Exercise prompt: Retype, exactly and completely, the listing that comes next, skipping its images.

============================================================

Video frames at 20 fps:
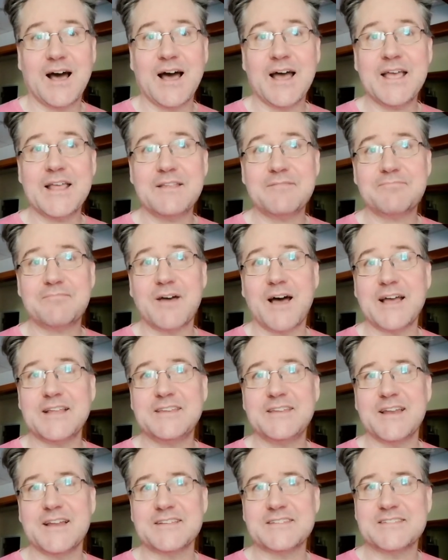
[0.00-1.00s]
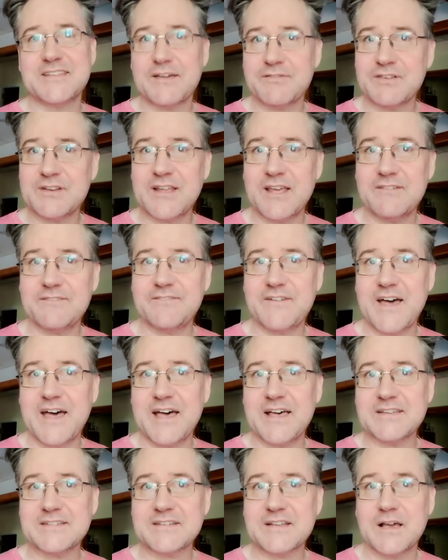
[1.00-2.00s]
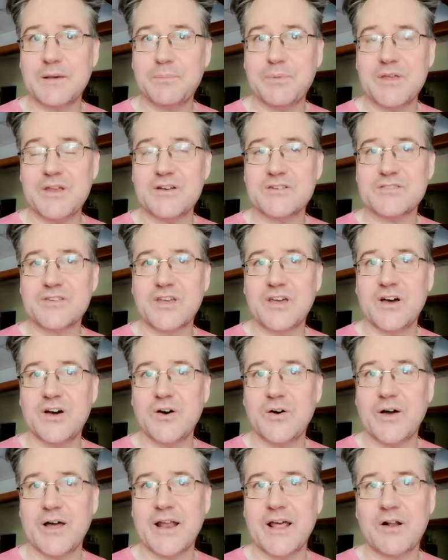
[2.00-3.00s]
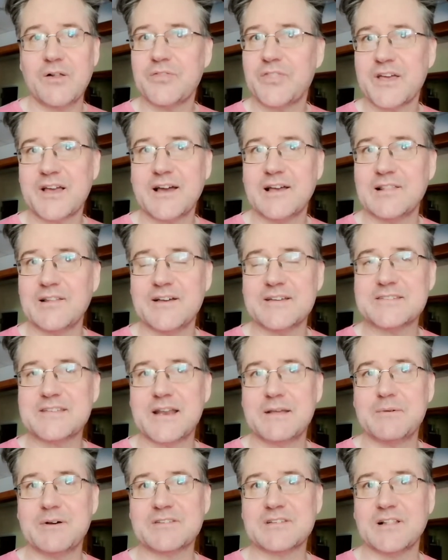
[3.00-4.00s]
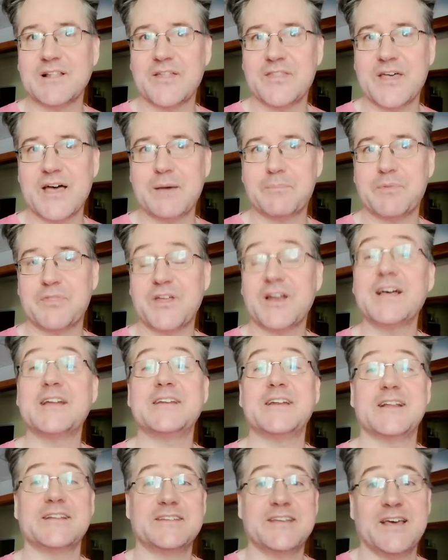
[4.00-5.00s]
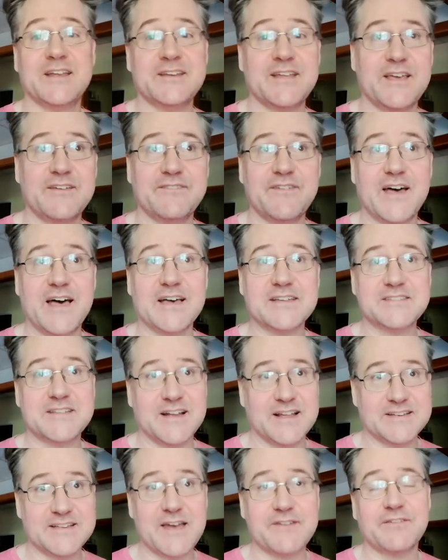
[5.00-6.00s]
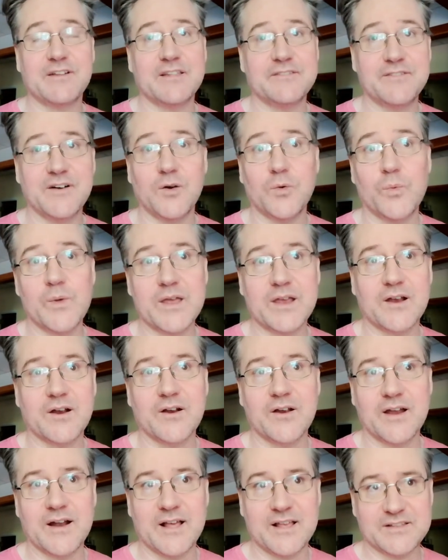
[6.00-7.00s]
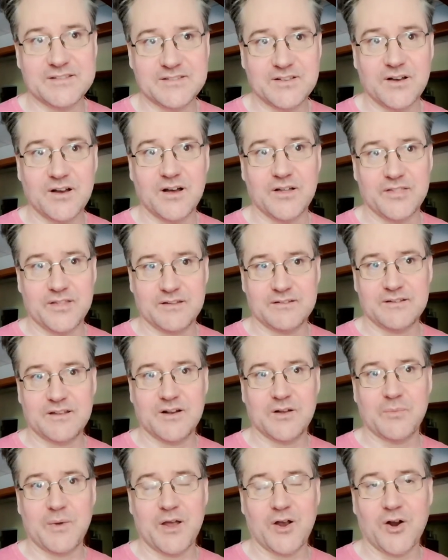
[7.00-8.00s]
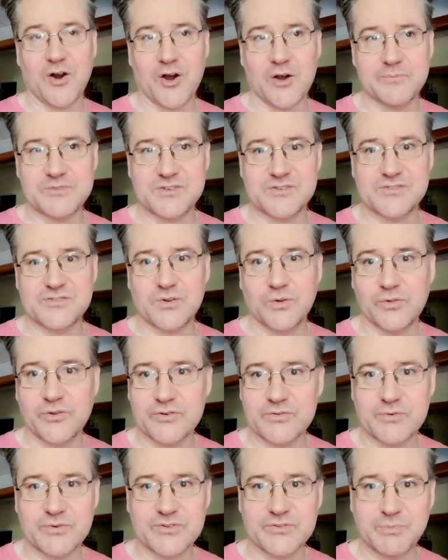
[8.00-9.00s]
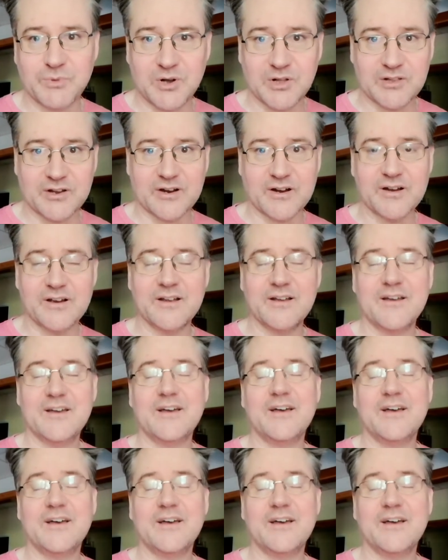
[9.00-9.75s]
I did a 7 day fast a couple years ago, and I don't think I lost any muscle on that. But then I did a 10 day fast, and I definitely felt weaker. And I saw that, my arms and shoulders were smaller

============================================================

Written answer:
Video frames at 20 fps:
[0.00-1.00s]
[1.00-2.00s]
[2.00-3.00s]
[3.00-4.00s]
[4.00-5.00s]
[5.00-6.00s]
[6.00-7.00s]
[7.00-8.00s]
[8.00-9.00s]
[9.00-9.75s]
I did a 7 day fast a couple years ago, and I don't think I lost any muscle on that. But then I did a 10 day fast, and I definitely felt weaker. And I saw that, my arms and shoulders were smaller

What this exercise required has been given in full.